Specifically, it may be seen that the ridge 4a comprises an oblique
segment and two horizontal segments on either side of this oblique
segment, corresponding to the shape of the cutoff line L. The
latter is illustrated by the dashed line in FIG. 6, the isolux
curve thereabove represents a very low intensity that does not
generate glare. Most of the rays are sent below this cutoff line
L.
[0050] The second plurality of collimators here comprises five
collimators 2'' that are each optically coupled from upstream to
downstream to a reflecting unit 3'', a cutoff-generating unit 4''
and an exit unit 5'', which are arranged so as to form the light
rays emitted by the light source so as to form a beam containing a
horizontal cutoff, according to the same principle as that
illustrated in FIG. 3. The difference is that here the cut-off
ridge 4a'' is in a horizontal plane.
[0051] The central segment and the beam containing the horizontal
cutoff are emitted at the same time so as to form a low beam.

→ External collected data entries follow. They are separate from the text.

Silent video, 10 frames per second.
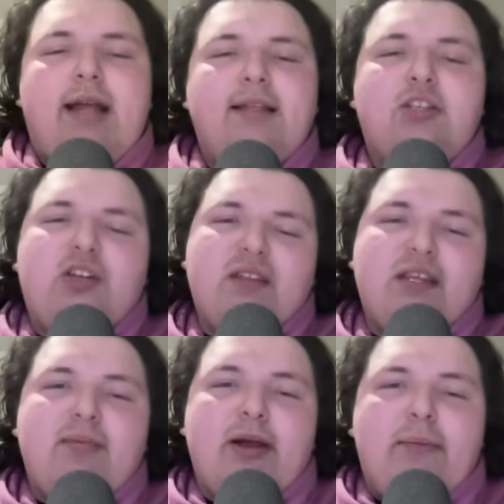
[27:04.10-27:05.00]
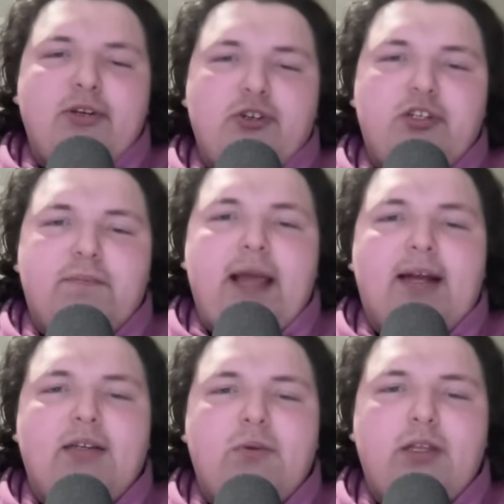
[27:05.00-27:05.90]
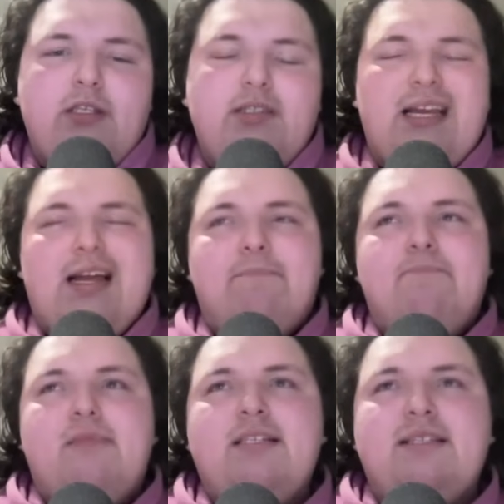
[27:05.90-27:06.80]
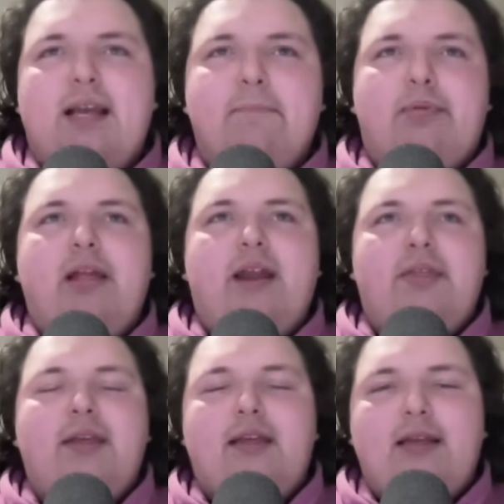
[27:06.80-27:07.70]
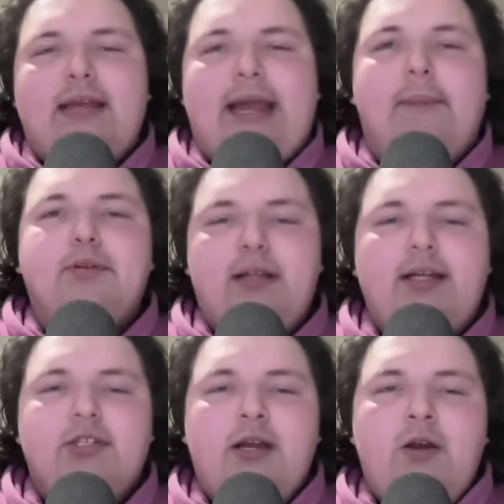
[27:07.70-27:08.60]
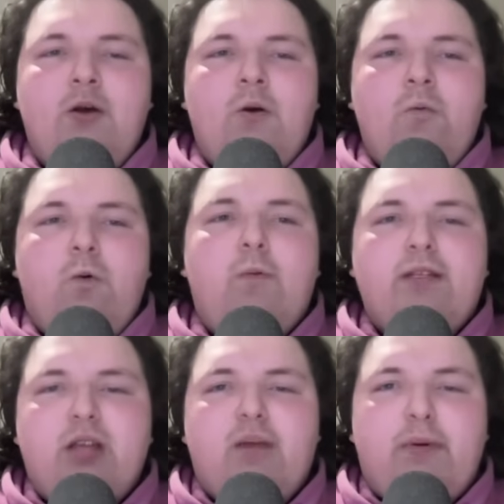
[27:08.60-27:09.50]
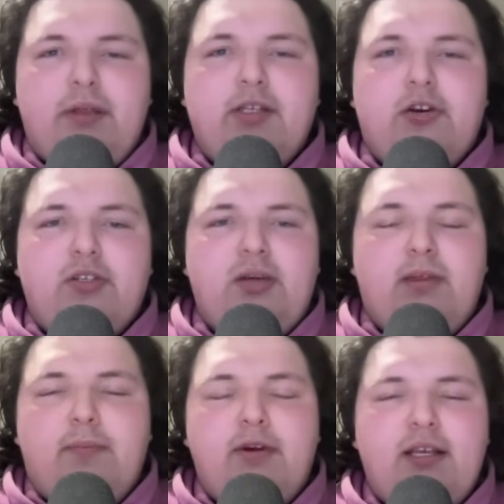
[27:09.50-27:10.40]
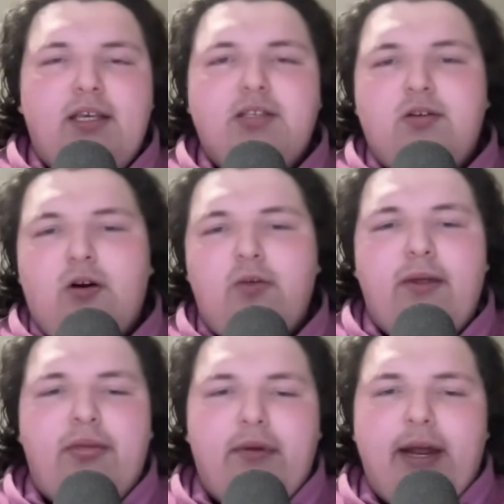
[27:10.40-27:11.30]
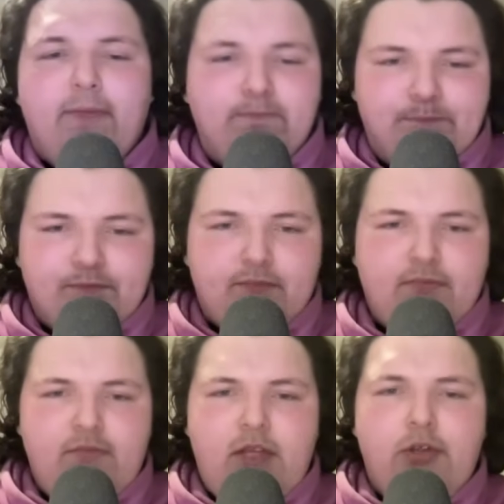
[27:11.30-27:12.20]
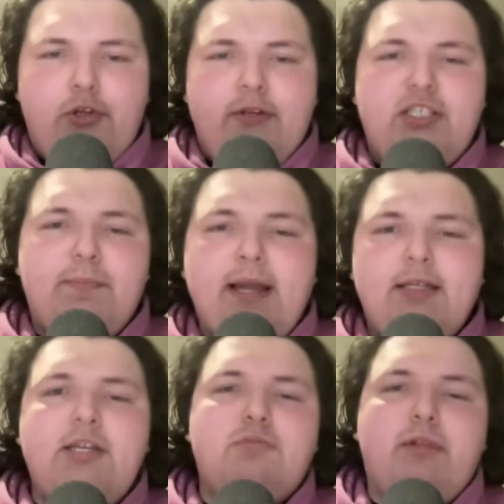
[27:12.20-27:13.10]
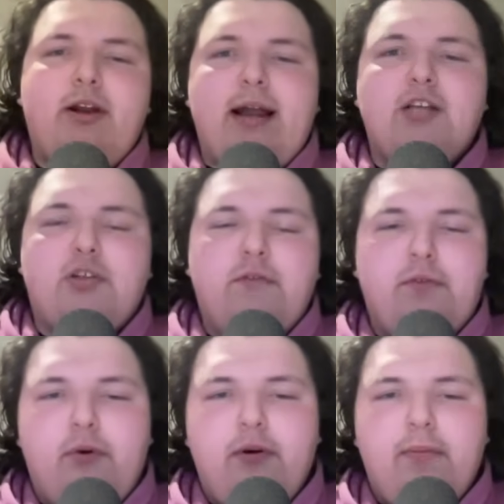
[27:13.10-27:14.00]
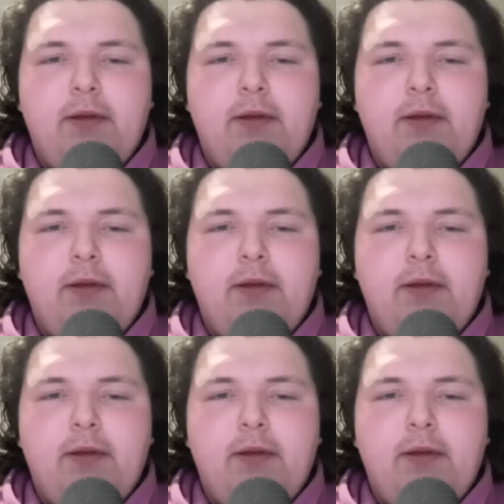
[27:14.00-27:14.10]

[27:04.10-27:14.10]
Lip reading: I think you have to think about how much respect. This is like a play that I think encapsulates what we talked about this Thunder team in the preseason all the way through now. The respect each player has on the floor.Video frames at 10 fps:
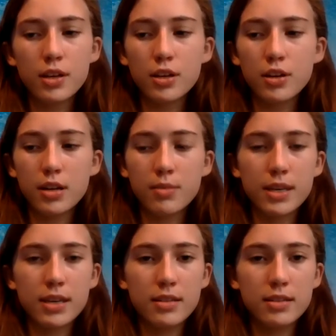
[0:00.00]
you're going to
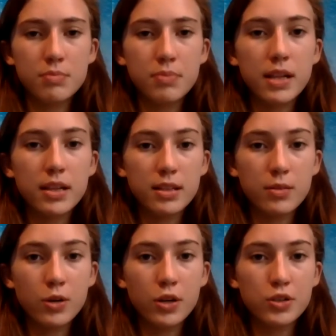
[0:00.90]
be spelling the
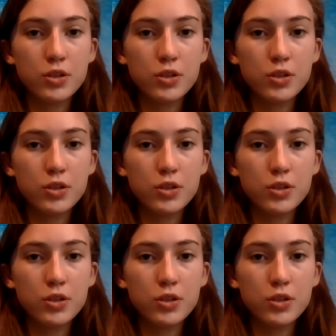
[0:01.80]
words.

[0052] The dioptric interfaces forming the entrance dioptric
interface 2 of the collimators 2', 2'', the reflecting units 3,
3'', the deflectors 4, 4'' forming the cutoff-generating units, and
the exit dioptric interfaces 5, 5'', therefore allow, via their
arrangement, the beam to be formed so that it corresponds to a low
beam. These dioptric interfaces therefore form the active surfaces
of the optical part 1.
[0053] It may therefore in addition be seen that all the surfaces
are not designed to receive the light rays originally emitted by
the LEDs 21. They do not participate in the formation of the light
beam. These surfaces are thus called inactive surfaces.
[0054] It is essentially a question of surfaces joining the active
surfaces.
[0055] Among these inactive surfaces, a front upper surface 6 and a
left lateral surface 10 may be seen in FIGS. 1 to 3. As may be
seen, these inactive surfaces 6, 10 comprise corrugations, and they
are referred to below as the upper corrugated surface 6 and the
lateral corrugated surface 10.
[0056] These corrugations allow a maximum, or even all of the
parasitic light beams to be removed from the beam.
[0057] FIG. 5 shows the beam obtained with an optical part (not
shown) identical to that of FIGS. 1 to 3 except that the inactive
surfaces are devoid of corrugations.
[0058] A luminous protuberance above the cut-off line may be
observed in the zone Za. The obtained beam is therefore not as
expected. This region of extra brightness is due to parasitic rays
having reached the left lateral and front upper surfaces. Since
these surfaces were not designed for this, these rays may, as here,
be steered in the beam to undesirable locations.
[0059] In certain cases, these rays may even cause the drivers of
followed or oncoming vehicles to be subjected to glare.
[0060] To remedy this, the invention proposes, as in this example,
that at least one of the inactive surfaces comprise a scattering
segment so as to scatter the rays that reach it.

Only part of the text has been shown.